Montes que se llaman fuego
U no imagina los Estados Unidos como una nación que arde por los cuatro costados, abocada por destino a un incendio permanente, y algo debe de haber de ello porque los norteamericanos admiran de manera compulsiva a los bomberos pero le ponen escalera de incendios hasta a las catedrales. No en vano, el color del pelo de su presidente electo recuerda una calabaza pero también una llamarada. Llevan construyendo con madera desde los tiempos del Lejano Oeste, que es un material que las balas son capaces de agujerear y el fuego lo purifica. Nosotros, los europeos, sólo tuvimos una ligazón tan cercana con el fuego en la época de la inquisición, pero era con gente dentro y preferíamos los espacios abiertos y las plazas públicas: no guardamos precisamente orgullo de aquella intimidad. Esa relación privada, casi hogareña, con el fuego y su posibilidad, es algo que a mí me parece que marca el carácter de los norteamericanos. Tienen una admiración hacia él, que la trasladan también a las armas, que allí son de fácil acceso. La razón, dicen sus defensores, se halla en la declaración que redactaron en el Mayflower un centenar de colonos anglosajones de ida y vuelta y en el derecho a defenderse en un vasto país donde la policía no llega en cuanto se la llama.

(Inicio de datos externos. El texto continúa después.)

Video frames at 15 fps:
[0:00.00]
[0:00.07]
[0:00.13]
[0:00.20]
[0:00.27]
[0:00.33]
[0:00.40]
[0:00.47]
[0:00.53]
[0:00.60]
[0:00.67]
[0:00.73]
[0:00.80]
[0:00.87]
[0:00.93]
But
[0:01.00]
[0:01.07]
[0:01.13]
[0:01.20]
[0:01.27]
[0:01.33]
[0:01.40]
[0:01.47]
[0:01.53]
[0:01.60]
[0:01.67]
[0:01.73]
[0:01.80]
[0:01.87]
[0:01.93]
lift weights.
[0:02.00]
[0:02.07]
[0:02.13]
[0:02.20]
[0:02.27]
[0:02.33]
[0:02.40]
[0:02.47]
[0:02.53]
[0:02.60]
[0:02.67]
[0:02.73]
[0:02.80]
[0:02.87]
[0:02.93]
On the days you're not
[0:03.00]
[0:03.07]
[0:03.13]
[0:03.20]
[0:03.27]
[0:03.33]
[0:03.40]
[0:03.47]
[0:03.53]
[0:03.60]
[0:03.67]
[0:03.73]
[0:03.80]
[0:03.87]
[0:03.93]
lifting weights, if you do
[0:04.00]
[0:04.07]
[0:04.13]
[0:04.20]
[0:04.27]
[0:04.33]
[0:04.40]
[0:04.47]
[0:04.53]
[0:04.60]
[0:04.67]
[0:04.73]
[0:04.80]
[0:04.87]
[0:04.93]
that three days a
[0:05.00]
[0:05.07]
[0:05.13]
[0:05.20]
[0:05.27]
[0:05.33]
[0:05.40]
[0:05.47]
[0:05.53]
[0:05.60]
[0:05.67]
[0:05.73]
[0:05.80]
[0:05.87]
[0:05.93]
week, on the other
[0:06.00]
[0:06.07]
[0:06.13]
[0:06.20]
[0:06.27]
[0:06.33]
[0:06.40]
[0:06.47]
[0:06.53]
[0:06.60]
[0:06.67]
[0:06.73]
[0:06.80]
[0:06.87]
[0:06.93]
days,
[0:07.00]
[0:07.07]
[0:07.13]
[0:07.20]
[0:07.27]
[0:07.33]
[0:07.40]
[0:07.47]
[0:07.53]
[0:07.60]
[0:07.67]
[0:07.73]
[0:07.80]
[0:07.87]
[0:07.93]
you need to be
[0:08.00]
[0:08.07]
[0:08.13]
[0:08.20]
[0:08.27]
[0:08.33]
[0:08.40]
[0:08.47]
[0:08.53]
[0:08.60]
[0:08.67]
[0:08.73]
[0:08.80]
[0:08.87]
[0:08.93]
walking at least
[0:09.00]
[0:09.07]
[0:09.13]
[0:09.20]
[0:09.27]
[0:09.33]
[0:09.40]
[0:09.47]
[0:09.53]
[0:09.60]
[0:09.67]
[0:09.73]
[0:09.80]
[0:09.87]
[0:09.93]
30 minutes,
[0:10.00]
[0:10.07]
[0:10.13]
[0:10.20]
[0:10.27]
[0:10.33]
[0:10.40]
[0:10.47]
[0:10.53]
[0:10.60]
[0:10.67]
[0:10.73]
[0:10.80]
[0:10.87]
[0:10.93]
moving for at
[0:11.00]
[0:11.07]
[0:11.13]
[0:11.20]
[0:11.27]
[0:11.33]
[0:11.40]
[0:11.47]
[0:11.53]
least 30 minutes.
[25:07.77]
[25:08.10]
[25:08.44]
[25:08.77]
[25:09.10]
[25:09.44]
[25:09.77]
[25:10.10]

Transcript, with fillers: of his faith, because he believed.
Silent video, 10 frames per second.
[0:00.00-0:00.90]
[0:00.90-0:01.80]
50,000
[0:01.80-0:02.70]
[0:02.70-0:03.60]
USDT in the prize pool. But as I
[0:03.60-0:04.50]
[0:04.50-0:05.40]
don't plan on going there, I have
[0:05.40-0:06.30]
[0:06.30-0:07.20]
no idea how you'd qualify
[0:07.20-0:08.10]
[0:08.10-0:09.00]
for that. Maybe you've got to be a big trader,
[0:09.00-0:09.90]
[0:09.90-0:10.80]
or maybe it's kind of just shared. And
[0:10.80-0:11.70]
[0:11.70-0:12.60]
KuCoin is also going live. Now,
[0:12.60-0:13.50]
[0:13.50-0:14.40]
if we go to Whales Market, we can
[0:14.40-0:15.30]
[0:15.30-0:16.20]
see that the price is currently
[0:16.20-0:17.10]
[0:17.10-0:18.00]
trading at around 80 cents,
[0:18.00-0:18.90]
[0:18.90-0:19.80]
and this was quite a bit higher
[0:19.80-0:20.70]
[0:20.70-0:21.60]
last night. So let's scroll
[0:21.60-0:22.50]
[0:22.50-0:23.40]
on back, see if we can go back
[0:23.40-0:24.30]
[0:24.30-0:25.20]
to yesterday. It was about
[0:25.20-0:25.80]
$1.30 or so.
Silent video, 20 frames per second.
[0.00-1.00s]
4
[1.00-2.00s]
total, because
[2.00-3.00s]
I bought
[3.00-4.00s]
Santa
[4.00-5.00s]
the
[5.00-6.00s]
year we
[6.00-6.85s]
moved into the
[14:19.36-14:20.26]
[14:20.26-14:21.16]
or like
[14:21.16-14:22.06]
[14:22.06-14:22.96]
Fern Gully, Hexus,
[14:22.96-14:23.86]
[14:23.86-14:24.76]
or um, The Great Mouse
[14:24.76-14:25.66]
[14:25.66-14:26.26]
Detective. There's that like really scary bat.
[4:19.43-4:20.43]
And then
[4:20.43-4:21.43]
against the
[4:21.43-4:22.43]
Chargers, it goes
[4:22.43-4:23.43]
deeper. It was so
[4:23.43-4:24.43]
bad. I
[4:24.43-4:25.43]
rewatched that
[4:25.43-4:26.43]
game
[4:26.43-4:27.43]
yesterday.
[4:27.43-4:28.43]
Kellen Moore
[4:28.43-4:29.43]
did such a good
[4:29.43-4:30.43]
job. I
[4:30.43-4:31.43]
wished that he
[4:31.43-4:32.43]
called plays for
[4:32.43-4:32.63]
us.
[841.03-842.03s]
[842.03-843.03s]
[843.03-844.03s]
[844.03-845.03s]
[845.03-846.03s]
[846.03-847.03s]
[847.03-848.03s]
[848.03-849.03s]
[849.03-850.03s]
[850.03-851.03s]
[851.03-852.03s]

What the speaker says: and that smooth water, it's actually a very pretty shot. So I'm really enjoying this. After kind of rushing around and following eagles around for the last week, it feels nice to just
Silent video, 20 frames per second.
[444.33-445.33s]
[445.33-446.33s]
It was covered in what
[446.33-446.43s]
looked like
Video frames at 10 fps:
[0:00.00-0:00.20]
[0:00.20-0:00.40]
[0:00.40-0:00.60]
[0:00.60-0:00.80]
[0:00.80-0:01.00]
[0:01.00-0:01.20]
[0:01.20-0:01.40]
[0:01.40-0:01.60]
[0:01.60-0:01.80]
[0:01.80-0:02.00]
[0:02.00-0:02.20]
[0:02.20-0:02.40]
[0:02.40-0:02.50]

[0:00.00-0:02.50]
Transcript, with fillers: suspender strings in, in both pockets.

Llamas, por desgracia, son lo que últimamente nos sobra en León, que arde no se sabe si por desidia en el cuidado de los montes, hijoputez supina de los incendiarios o una combinación —mezclada, no agitada— de varias razones, a las que se suman una cuestionable respuesta ante la catástrofe y el silencio cómplice. Pero el meollo y razón última tiene raíces más hondas y su origen está en la política autonómica: las leyes han alejado a las gentes de los pueblos de la gestión de las tierras comunales, que han dejado de cuidar y explotar estas fincas hasta convertirse en bosques. Antiguamente, concejos y hacenderas cumplían unas funciones que hoy superan a las juntas vecinales, también porque cada vez hay menos personas en el entorno rural. Lo ha dicho muy bien Javier Callado: «La Ley de Montes falla porque no respeta la tradicional estructura concejil». Donde las Hurdes se llaman Cabrera ahora es donde los montes se llaman fuego porque faltan vínculos entre la gente y los bosques: tome nota la Junta de Castilla y León y póngase manos a la obra.